Model looks to be converging fine up until 5k steps in (around 1.5 epochs on our dataset), then starts slowly diverging. It peaks much later (around 2.5 epochs), then loss starts dropping again. But the model looks permanently damaged from the spike— it never recovers the same minimum again.

This is much unlike traditional loss spikes, which are usually much more sudden and can usually be attributed to large gradients or learning rates. On larger models, those can be hard to prevent, but modern optimizers have helped eliminate them. This loss spike is instead characterized by a slow gradual rise in loss early on during training. Gradient norms seemed perfectly typical, and no metric seemed to have any large spikes.

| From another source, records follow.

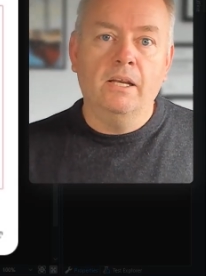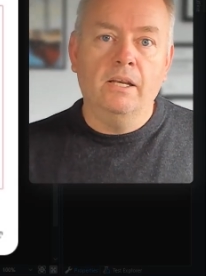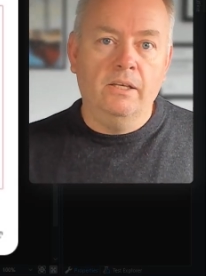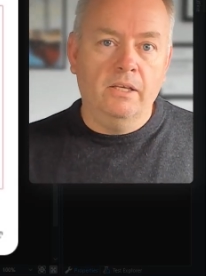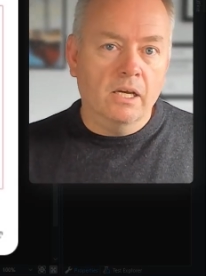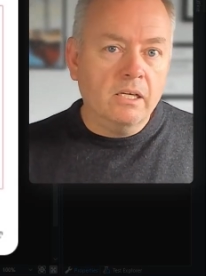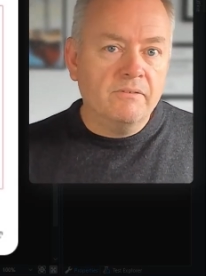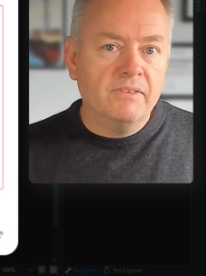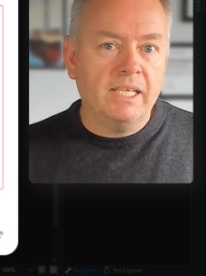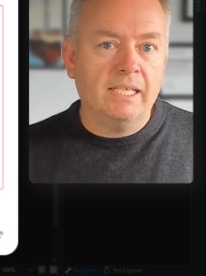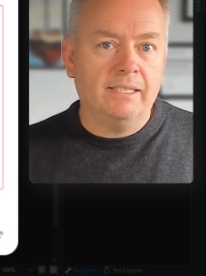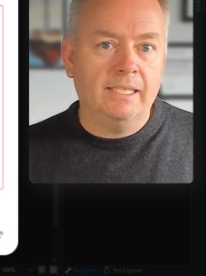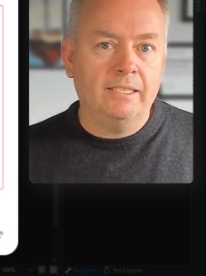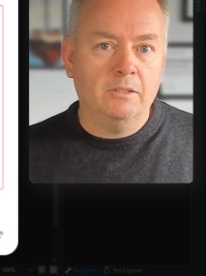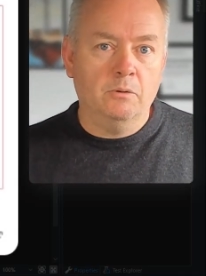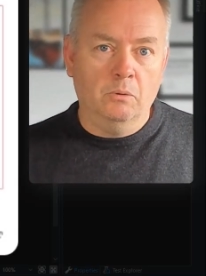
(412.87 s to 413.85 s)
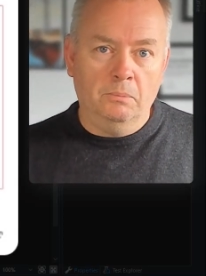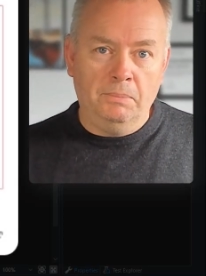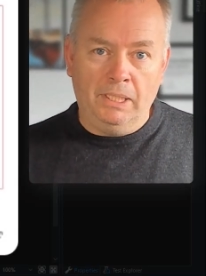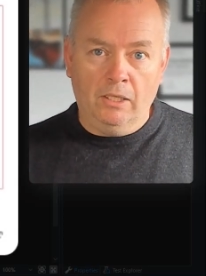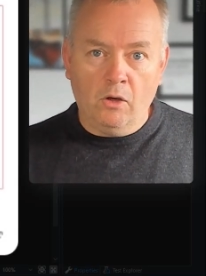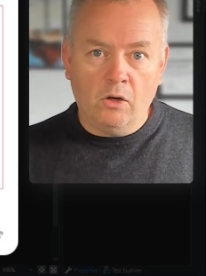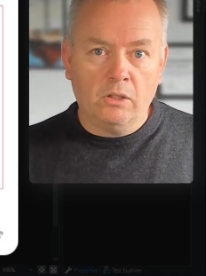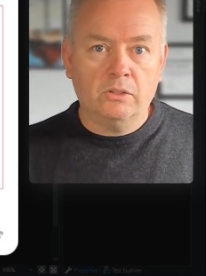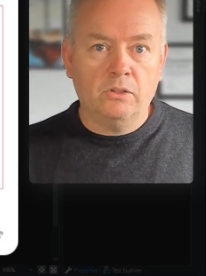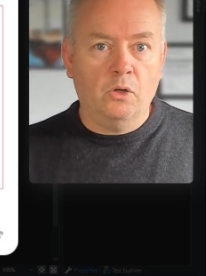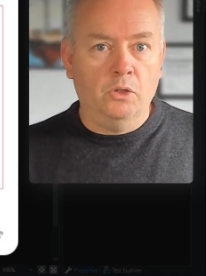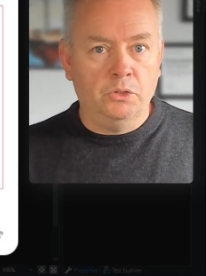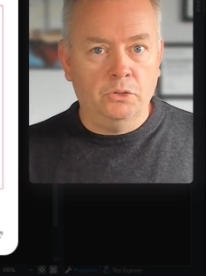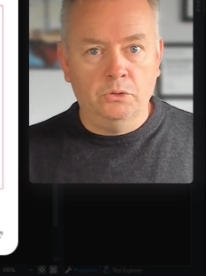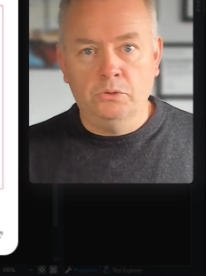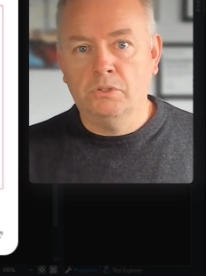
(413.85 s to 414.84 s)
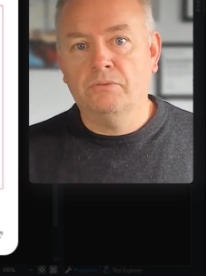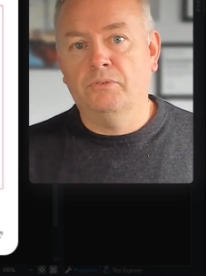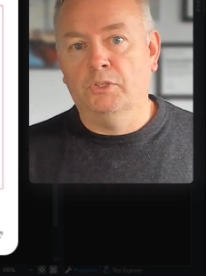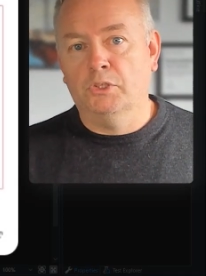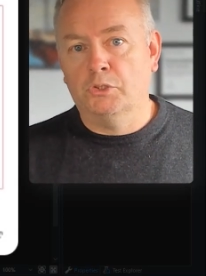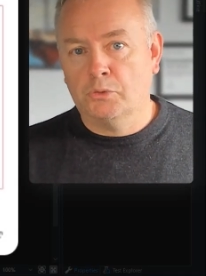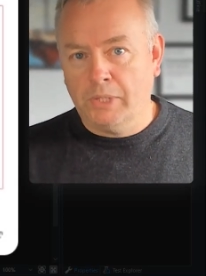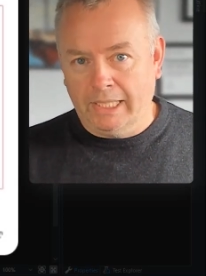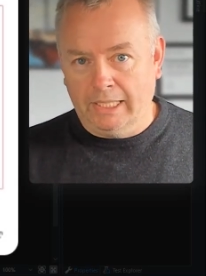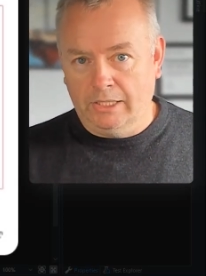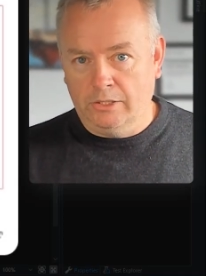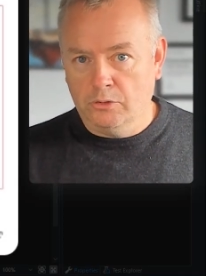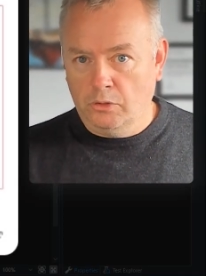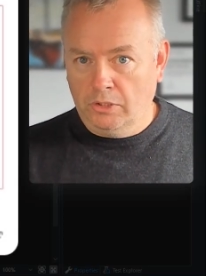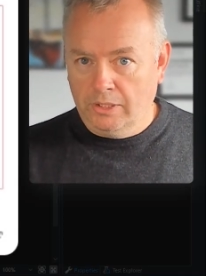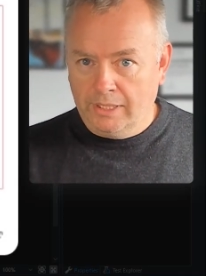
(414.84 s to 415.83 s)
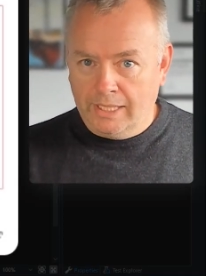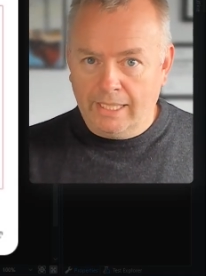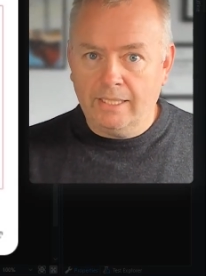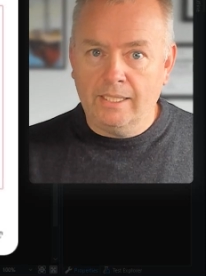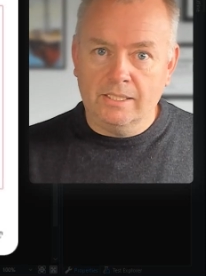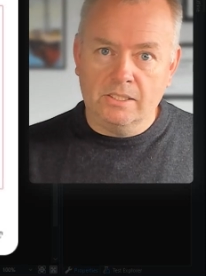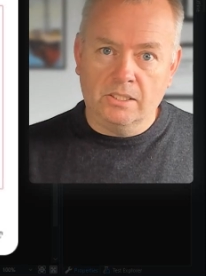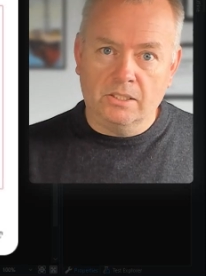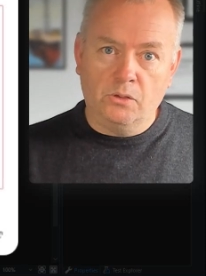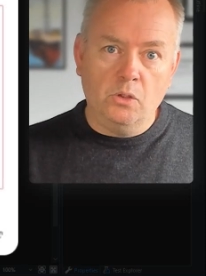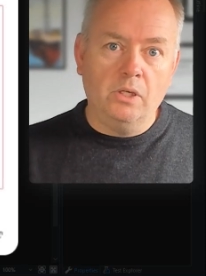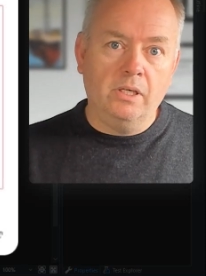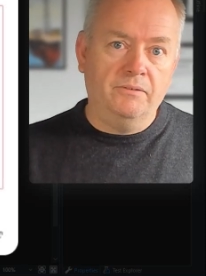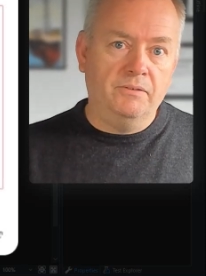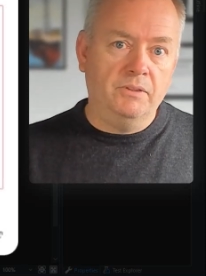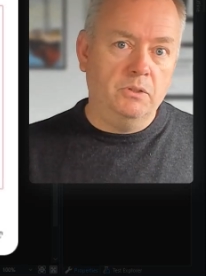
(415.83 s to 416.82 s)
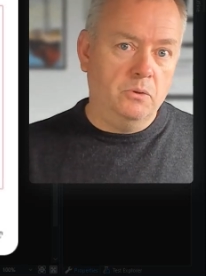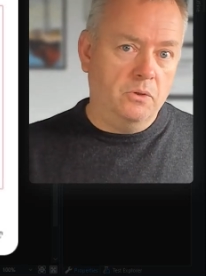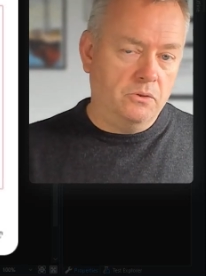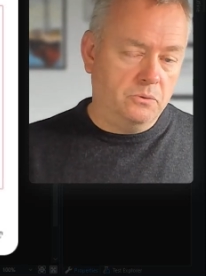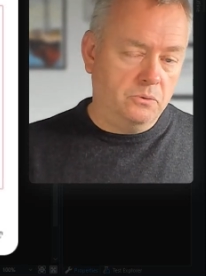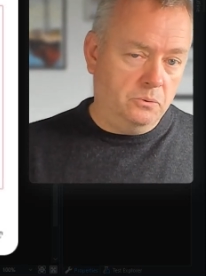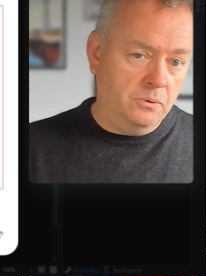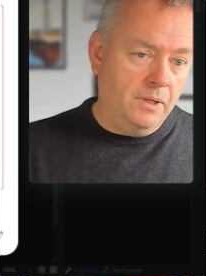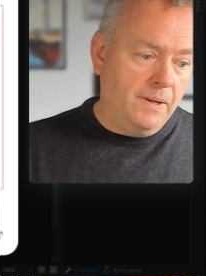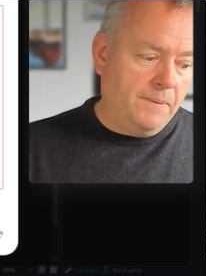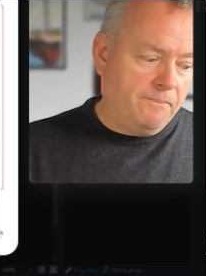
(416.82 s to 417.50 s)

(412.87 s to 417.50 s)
none of that data will be logged or used for training. So your data is secure if you do it through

This error first showed up several hours into a cluster training for a model that was new, but very similar to our previous completed models. We learned that this error persisted on a single GPU.

Reproducibility was difficult.

Without knowing what the error was, any changes we made to speed up reproducibility only delayed the error proportionally. Reducing model size, dataset size, batch size, or simplifying the training process only increased the number of steps needed for the same error spike to happen. The fastest we were able to determine failure was just under 2 hours.

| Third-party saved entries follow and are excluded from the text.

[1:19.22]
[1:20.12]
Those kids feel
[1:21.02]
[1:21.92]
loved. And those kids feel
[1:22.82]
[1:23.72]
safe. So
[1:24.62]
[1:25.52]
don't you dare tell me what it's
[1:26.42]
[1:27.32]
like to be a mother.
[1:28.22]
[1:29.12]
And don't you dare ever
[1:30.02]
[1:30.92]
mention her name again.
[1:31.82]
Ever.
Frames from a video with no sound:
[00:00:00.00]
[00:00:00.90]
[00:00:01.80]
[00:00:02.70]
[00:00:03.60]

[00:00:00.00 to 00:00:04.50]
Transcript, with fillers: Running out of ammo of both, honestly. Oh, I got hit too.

We used Google Cloud H100 spot instances with custom images for debugging. It was a good tradeoff between cost effectiveness, flexibility and speed. Reservation-based systems would have incurred us costs beyond what was needed.

Experiments included

  1. Removing checkpointing
  2. Using the old model
  3. Minimizing the training loop
  4. Using synthetic data
  5. Removing RoPE
  6. Simplifying the optimizer
  7. Removing Cross-Attention (unconditional)
  8. Removing batch transformations
  9. Overfitting on 1 object
  10. Adding gradient clipping
  11. Adding QKNorm

Resolution When we finally pinpointed the error, it was clear in the loss.

MSE comparison before and after fix

There was improvement in results even before the step where loss started to diverge previously. This demonstrates that the issue didn’t start to affect training midway through, but instead degraded results all along! We determined that an incorrect implementation of checkpointing caused the backward pass calculations to be incorrect when combined with dropout.

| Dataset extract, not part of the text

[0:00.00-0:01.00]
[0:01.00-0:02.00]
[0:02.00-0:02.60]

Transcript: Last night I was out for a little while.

The custom checkpoint helper that ships with OpenAI’s guided-diffusion repo re-runs the forward pass during backprop without restoring the RNG state. Every stochastic layer inside the block, like dropout, therefore sees a different random mask the second time around, so the gradients you back-propagate no longer match the loss you just computed.

Switching from the custom helper to either variant of torch.utils.checkpoint (we use the newer use_reentrant=False) fixes the mismatch because PyTorch automatically restores RNG state between the recomputed forward and the original forward.

Checklist for readers:

  • Are you using any custom checkpoint helper?
  • Does your forward contain stochastic modules?
  • Did you freeze and restore RNG state inside custom_backward?

High Level Takeaways:

  • A gradual, early-epoch rise signals forward/backward mismatch, not typical exploding-grad spikes.
  • The source of this divergence was very difficult to find. I would never have thought to check my checkpointing implementation when this bug first presented itself, and instead looked to make stabilizing additions. The main debugging lesson is that when you find yourself lost about what the issue could be, start by replacing components with bare-minimum versions.
    • Example: To determine if it’s a data issue, use a synthetic dataset. Since our task required first using an encoder on the input data, we directly created synthetic latent data with patterns for our model to learn. This ruled out both the data and the encoder being the root cause.
  • Attempts at fixing the root problem may have just made the problem harder to reproduce. Adding stronger gradient clipping, lowering learning rate, and similar tweaks only delayed the time the loss spike happened.

References:

  • Chen et al., “Training Deep Nets with Sublinear Memory Cost,” ICML 2016 – original checkpointing.
  • OpenAI Guided Diffusion Github. https://github.com/openai/guided-diffusion/
  • PyTorch docs: torch.utils.checkpoint.